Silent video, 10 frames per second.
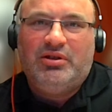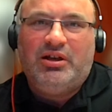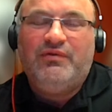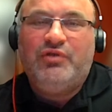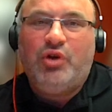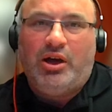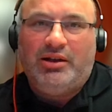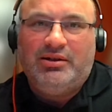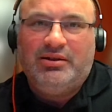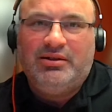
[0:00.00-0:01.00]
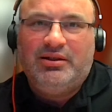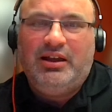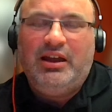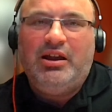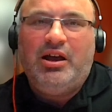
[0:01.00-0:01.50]
of God
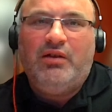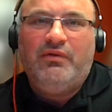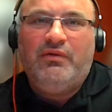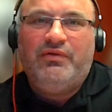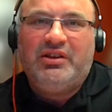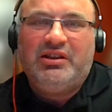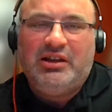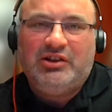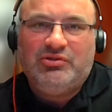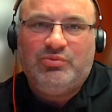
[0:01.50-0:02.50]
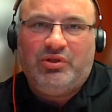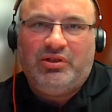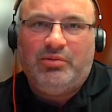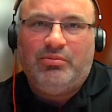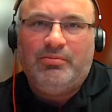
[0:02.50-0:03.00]
and of the connection with
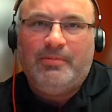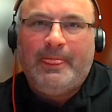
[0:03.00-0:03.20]
Him.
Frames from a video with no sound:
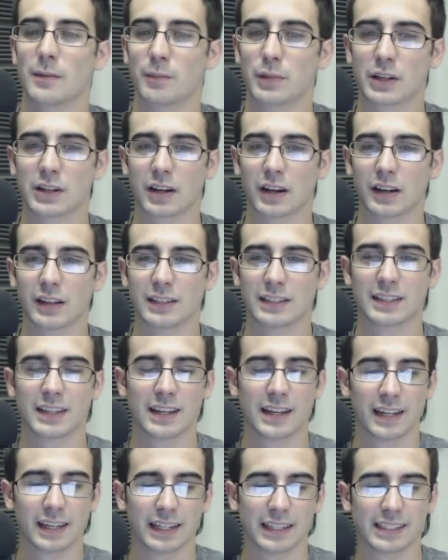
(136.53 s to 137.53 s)
Because
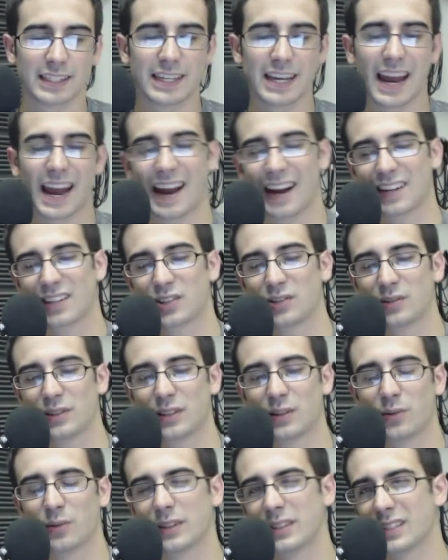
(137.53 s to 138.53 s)
is he actually
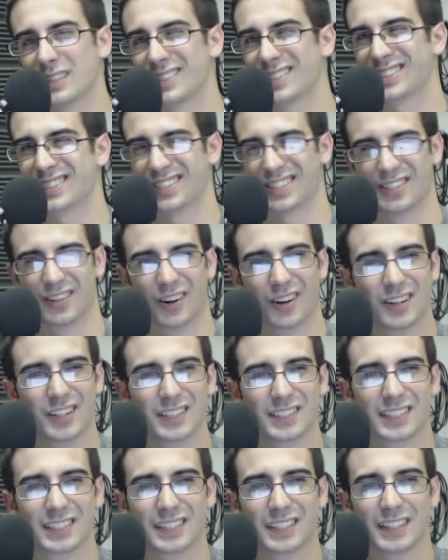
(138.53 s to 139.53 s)
going to
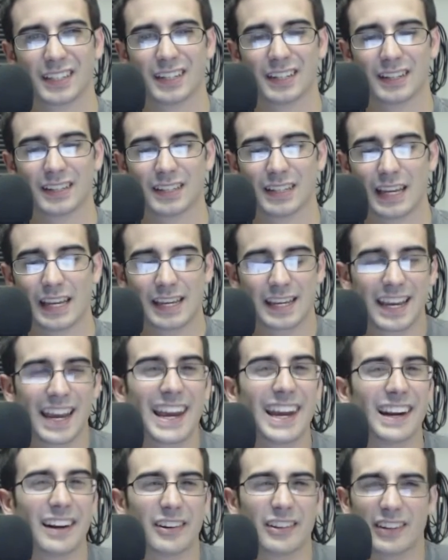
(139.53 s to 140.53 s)
start? He
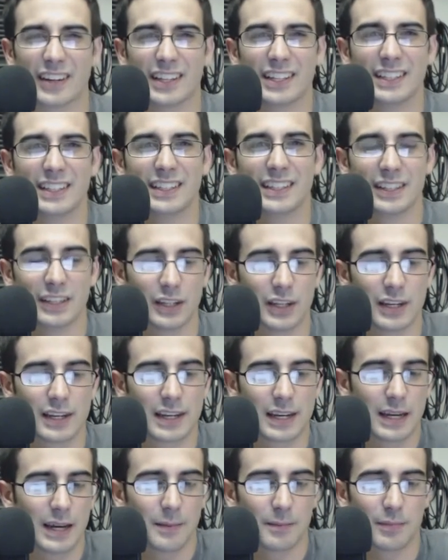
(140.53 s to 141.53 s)
can't, right? He
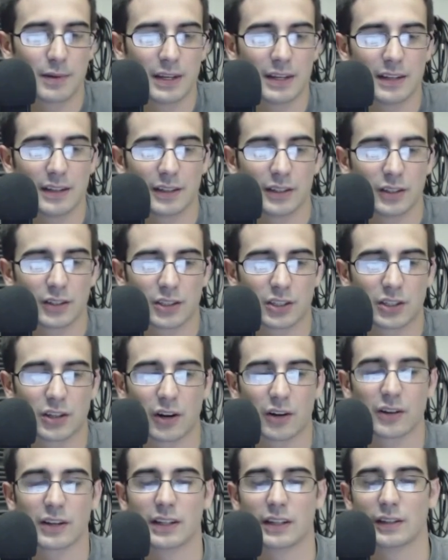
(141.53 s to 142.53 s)
can't be your
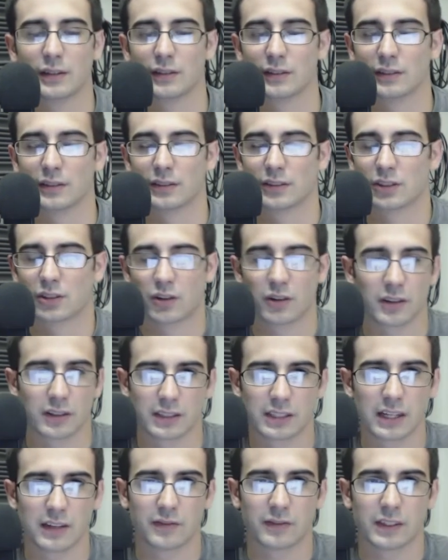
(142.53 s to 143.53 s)
starting strong
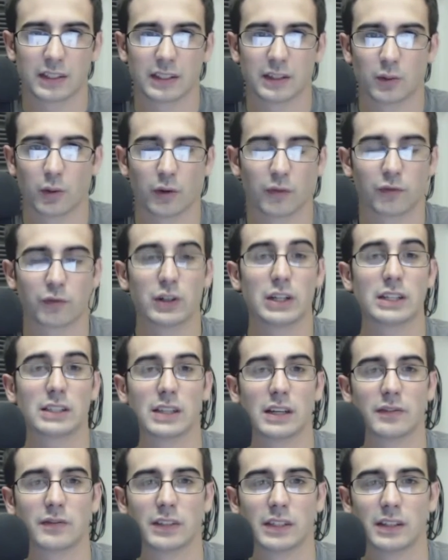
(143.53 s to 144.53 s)
safety or free
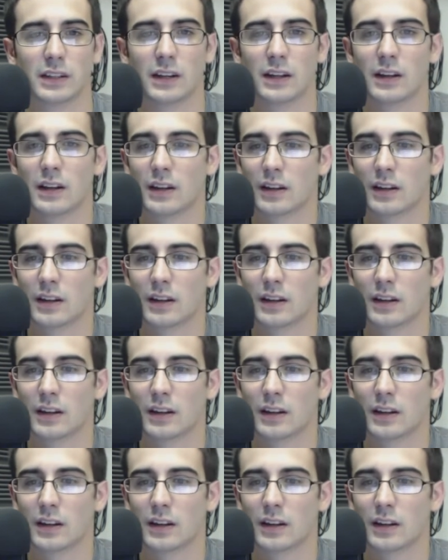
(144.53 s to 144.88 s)
safety.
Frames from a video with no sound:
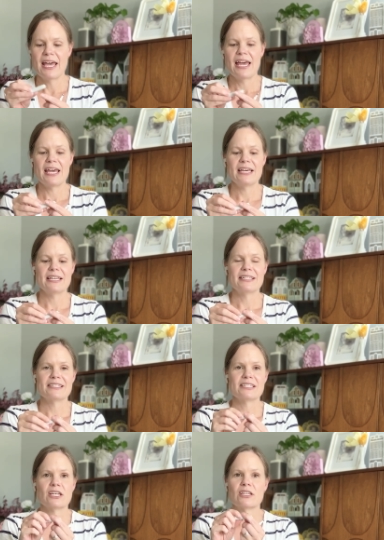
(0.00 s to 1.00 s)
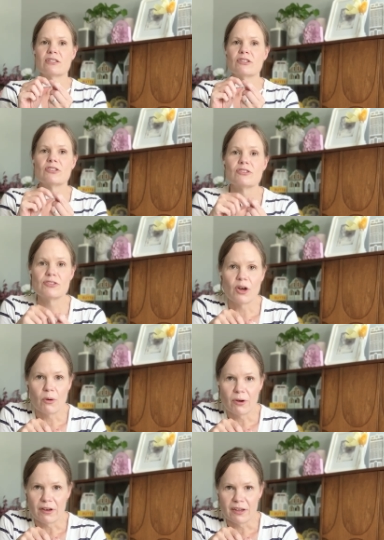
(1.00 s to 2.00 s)
is so
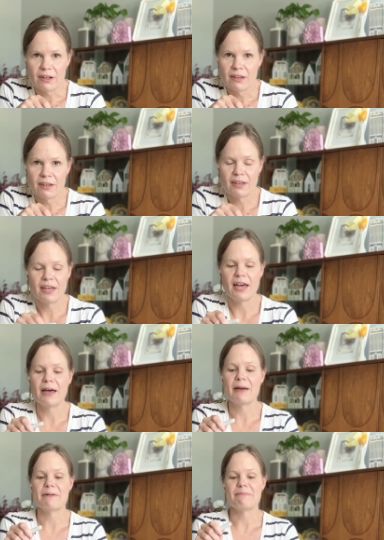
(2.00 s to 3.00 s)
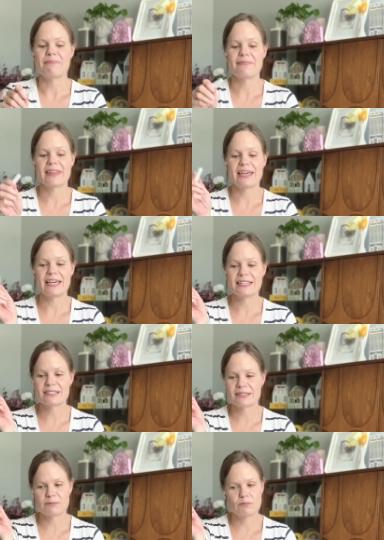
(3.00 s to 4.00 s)
good.
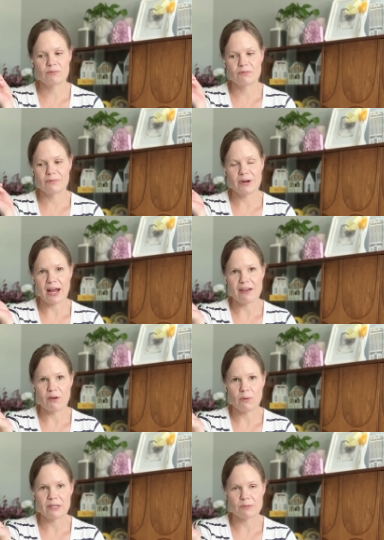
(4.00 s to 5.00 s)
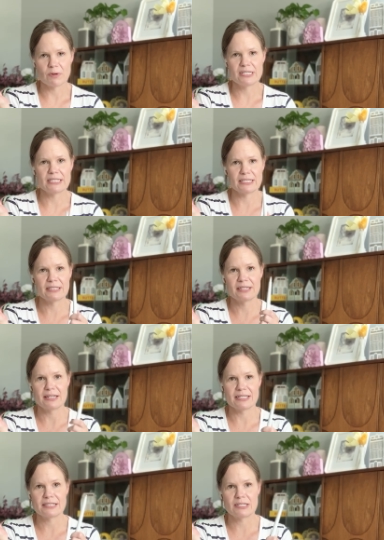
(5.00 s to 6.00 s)
It's what I've always wanted
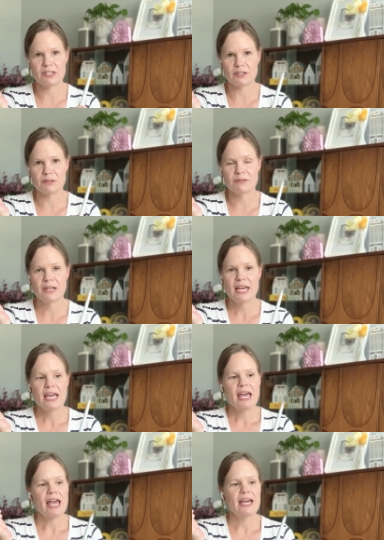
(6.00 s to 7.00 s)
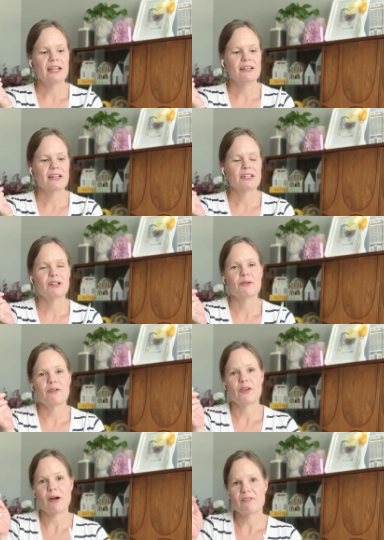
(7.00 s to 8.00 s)
this to do. And you know,
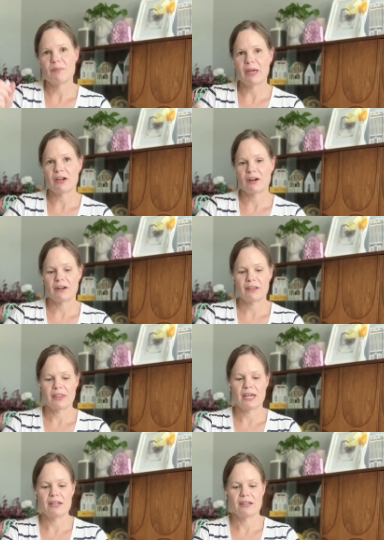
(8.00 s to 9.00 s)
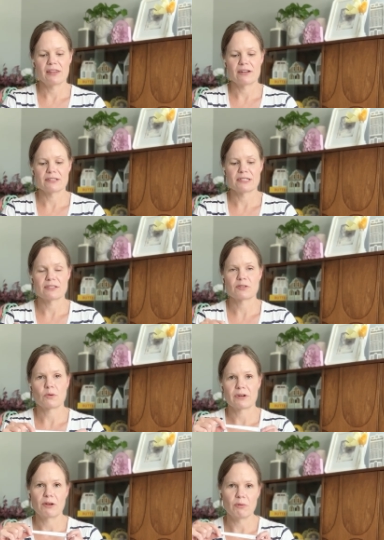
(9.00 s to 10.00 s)
if you have the Maker, then there's the
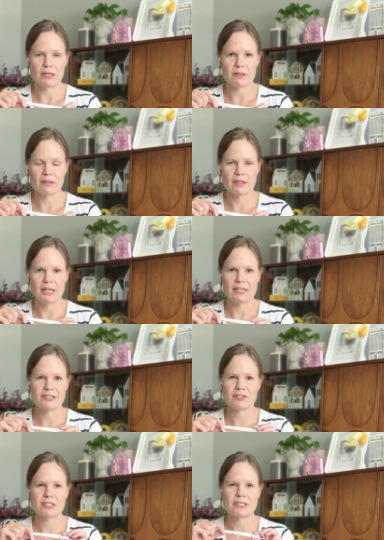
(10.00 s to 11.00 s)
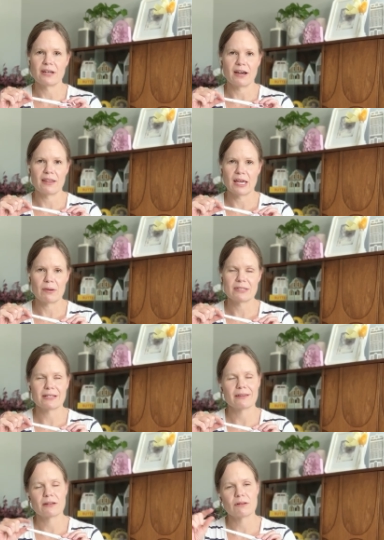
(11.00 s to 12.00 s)
scoring wheel, and it's just not that, it's a
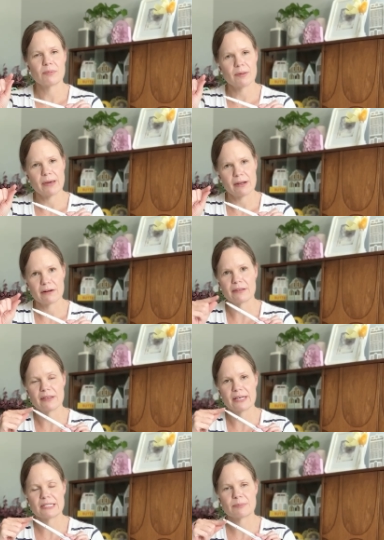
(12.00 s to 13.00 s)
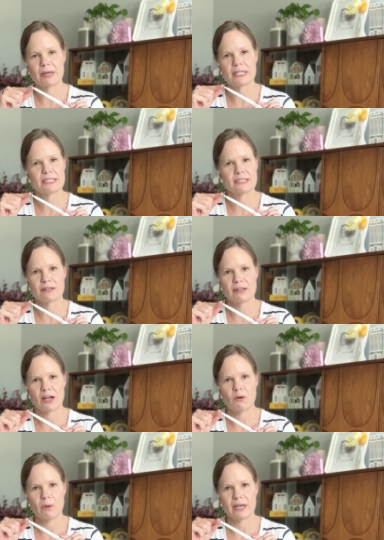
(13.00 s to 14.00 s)
little bit better than this, but it's still not
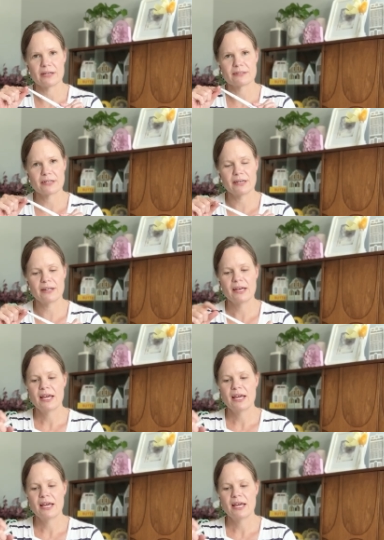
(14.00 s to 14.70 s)
quite as good.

● Task prompt:
Give the entries above again, exactly as written and free of images.

● Solution for this problem:
Silent video, 10 frames per second.
[0:00.00-0:01.00]
[0:01.00-0:01.50]
of God
[0:01.50-0:02.50]
[0:02.50-0:03.00]
and of the connection with
[0:03.00-0:03.20]
Him.
Frames from a video with no sound:
(136.53 s to 137.53 s)
Because
(137.53 s to 138.53 s)
is he actually
(138.53 s to 139.53 s)
going to
(139.53 s to 140.53 s)
start? He
(140.53 s to 141.53 s)
can't, right? He
(141.53 s to 142.53 s)
can't be your
(142.53 s to 143.53 s)
starting strong
(143.53 s to 144.53 s)
safety or free
(144.53 s to 144.88 s)
safety.
Frames from a video with no sound:
(0.00 s to 1.00 s)
(1.00 s to 2.00 s)
is so
(2.00 s to 3.00 s)
(3.00 s to 4.00 s)
good.
(4.00 s to 5.00 s)
(5.00 s to 6.00 s)
It's what I've always wanted
(6.00 s to 7.00 s)
(7.00 s to 8.00 s)
this to do. And you know,
(8.00 s to 9.00 s)
(9.00 s to 10.00 s)
if you have the Maker, then there's the
(10.00 s to 11.00 s)
(11.00 s to 12.00 s)
scoring wheel, and it's just not that, it's a
(12.00 s to 13.00 s)
(13.00 s to 14.00 s)
little bit better than this, but it's still not
(14.00 s to 14.70 s)
quite as good.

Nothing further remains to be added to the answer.